Animal cruelty may often present substantial public safety implications due to criminal behaviors associcated with animal cruelty.
Animal cruelty is a criminal offense that manifest predominately as threats of violence, violence and may be associated with other criminal behaviors.
Animal cruelty is a form of violence in which the often helpless non-human victims are entirely capable of experiencing pain and suffering.
Violence directed towards the companion animals for the purpose of intimidating, threatenting or controlling the behaviors of family member is a form of family violence.
Individuals that engage in violence towards animals may also be a significant risk towards humans. Most typically the “Link” behaviors related to animal cruelty are child abuse and neglect, elder maltreatment (and self harm) , and /or domestic violence. More covertly, animal fighting is a form of criminal behavior (often well organized) which results in brutality towards animals and involves other crimes such as gambling, illegal drugs, illegal weapons, tax evasion, etc. Hoarding is quite prevalent and has in recent years received substantial media attention. Individuals engaged in hoarding typically have significant mental health issues and hoarding investigations are complex and resource intensive for all involved respondents.
Animal cruelty often overlaps with other criminal behaviors that may be less overt yet potentially dangerous for the public or for professionals required to contact individuals on their properties or other premises.
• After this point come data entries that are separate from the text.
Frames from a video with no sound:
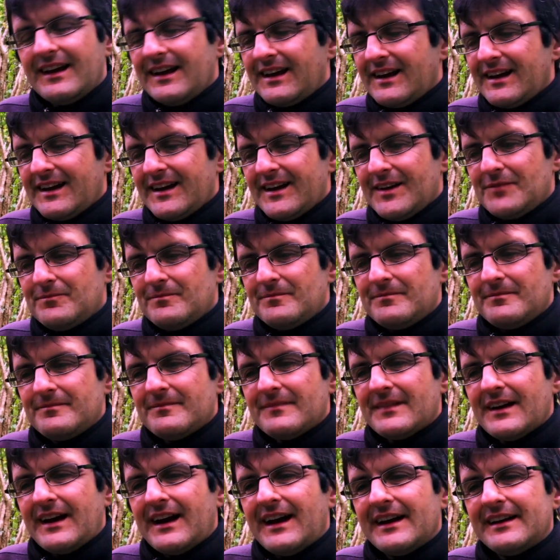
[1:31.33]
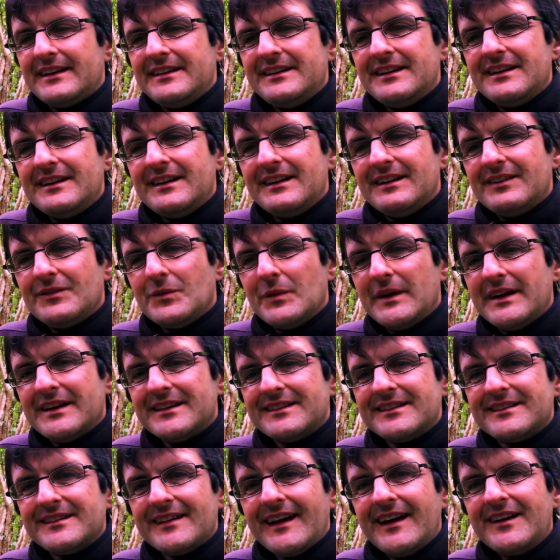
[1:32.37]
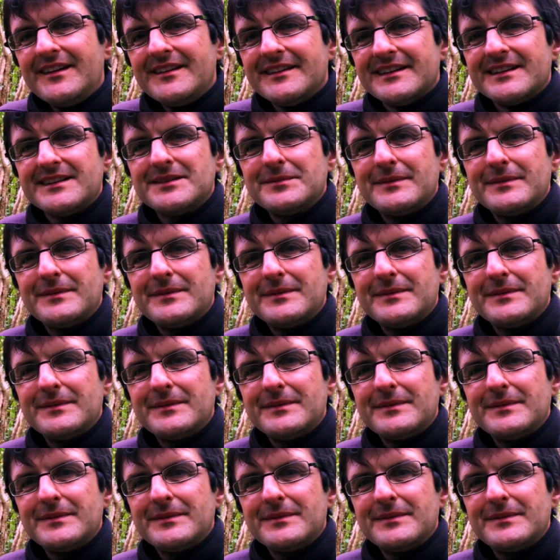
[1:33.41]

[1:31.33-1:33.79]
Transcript: And we can tell this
Awareness of other forms of criminal behaviors which may be related to animals can improve safety and also provide valuable intelligence information for investigators and first responders.
Individuals that engage in the brutality of animal fighting minimize the pain and suffering of animals often in the presence of children.
About Animal Fighting
Animal fighting is the deliberate fighting of animals is a felony level criminal activity in Colorado per statute 18-9-204.
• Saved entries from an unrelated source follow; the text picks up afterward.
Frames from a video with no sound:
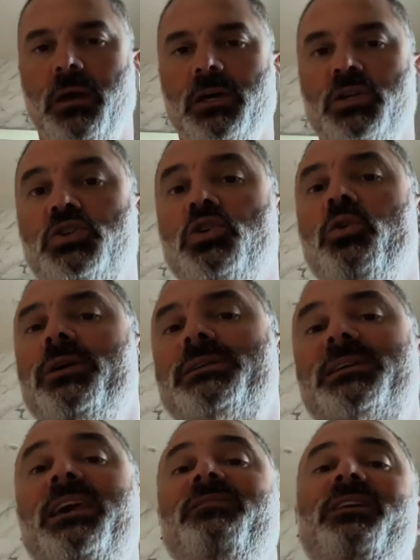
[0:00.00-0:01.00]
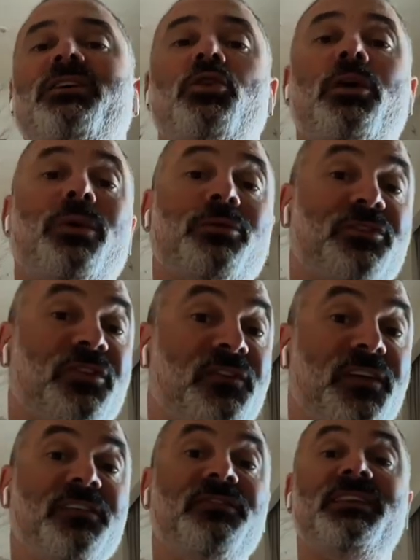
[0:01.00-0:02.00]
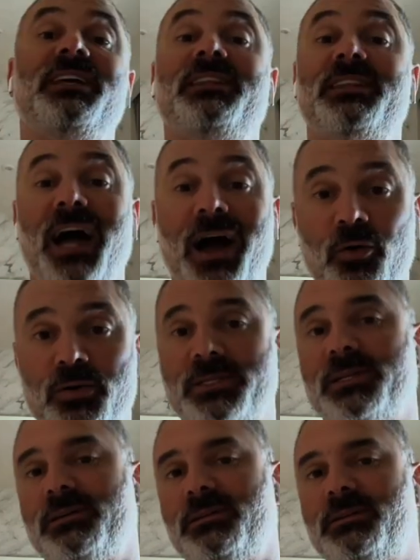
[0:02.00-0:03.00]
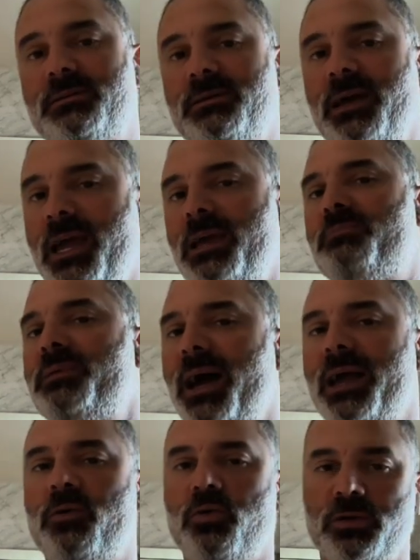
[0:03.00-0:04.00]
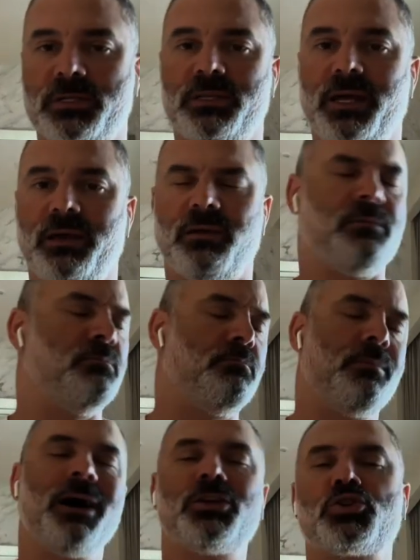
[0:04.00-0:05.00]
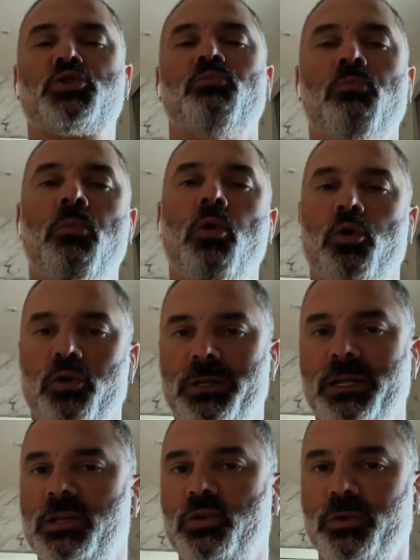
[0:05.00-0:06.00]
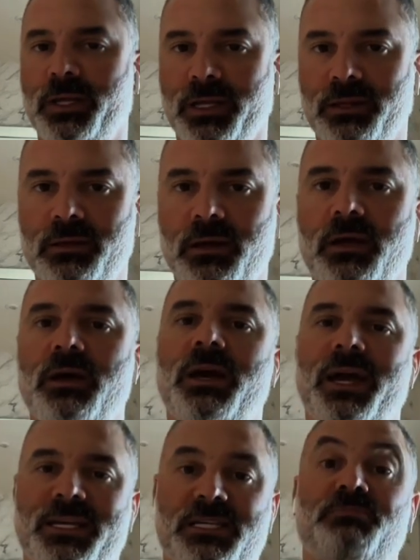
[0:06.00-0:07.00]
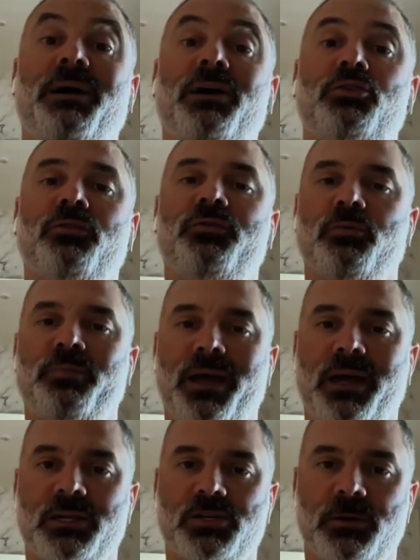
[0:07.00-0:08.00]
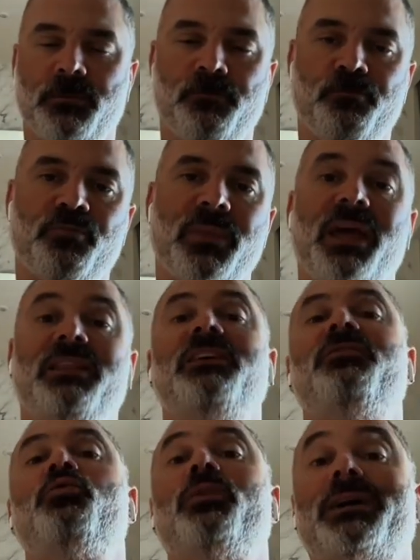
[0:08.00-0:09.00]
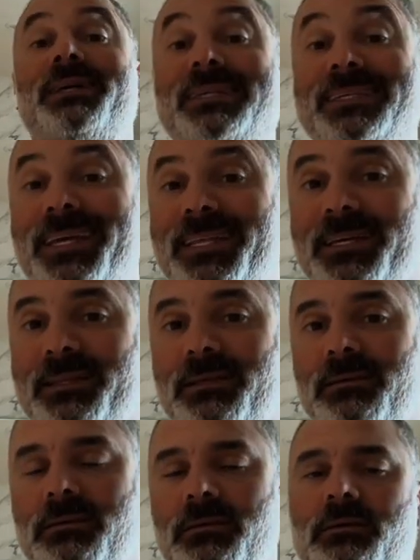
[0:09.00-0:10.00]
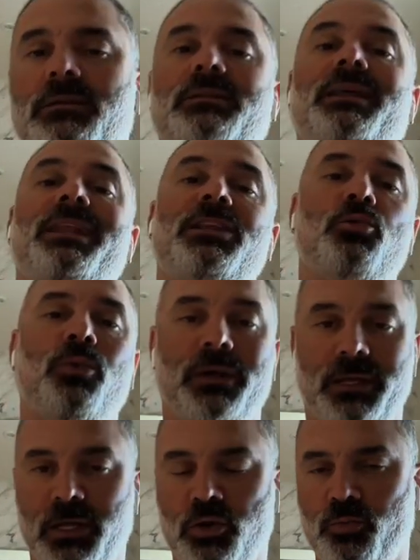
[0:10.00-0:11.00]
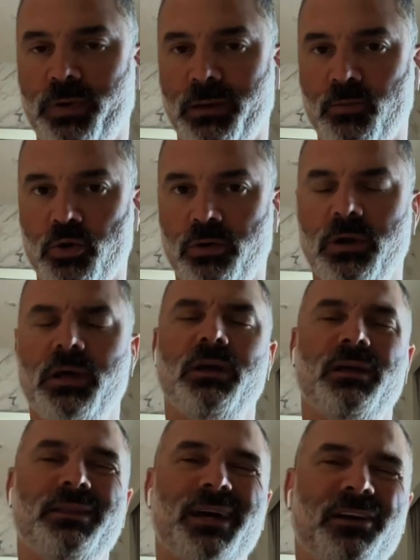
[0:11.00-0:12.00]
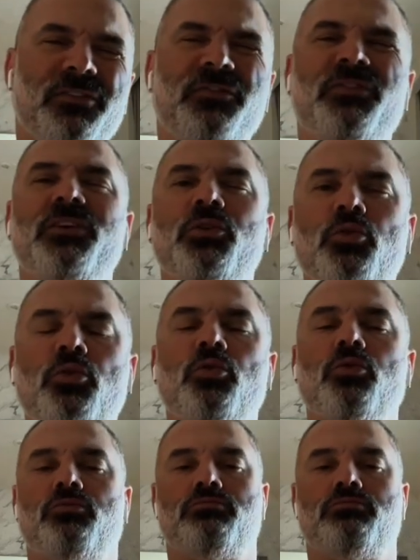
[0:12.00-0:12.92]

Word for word: Zoho is giving you around 50,000 API calls a day, much more that you need as part of your package. And if you exceed it, then you will need to pay more. There are few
- spectating at animal fighting events is illegal in Colorado
- most common forms of animal fighting involve dogs or roosters
- animal fighting is also known as “blood sports”
- spectators view the “blood sports” as a form of entertainment
- events may be well organized and occur in settings that are inconspicuous or hard to detect (rural areas, farms, abandoned buildings, etc)
- may be part of a larger criminal enterprise involving gangs, gambling, tax evasion
- presence of weapons and illegal drugs (including illegal veterinary medical drugs by owners to treat their animals or performance enhancement)
- large sums of cash may trade hands during “blood sport” events through both gambling and prize money
- the owners of fighting animals seldom if ever use legitimate veterinary medical care for their animals
- helpless animals are used as “bait” for training fighting animals
- animals that do not win are are often disposed by inhumane and brutal methods
- children and at-risk adults may be endangered by animal fighting activities
- children and adolescents are often exposed to animal fighting may become desensitized to the pain and suffering of animals
- children may be expected or coerced into participating in animal fighting activities
Some Signs of Animal Fighting Activities
- presence of dogs that have cropped ears and tails with scars or recent wounds
- training equipment ( click here for ASPCA Pro webpage containing an animal fighting Glossary )
- locations with multiple animals such as roosters in separate cages or dogs separated by heavy chains
- possession or presence of paraphernalia related to animal fighting (certificates, magazines, trophies, websites, pictures, videos)
- medical equipment and supplies used to treat animals on the site
- fight rooms or arenas ( often found in back rooms, basements, back yards)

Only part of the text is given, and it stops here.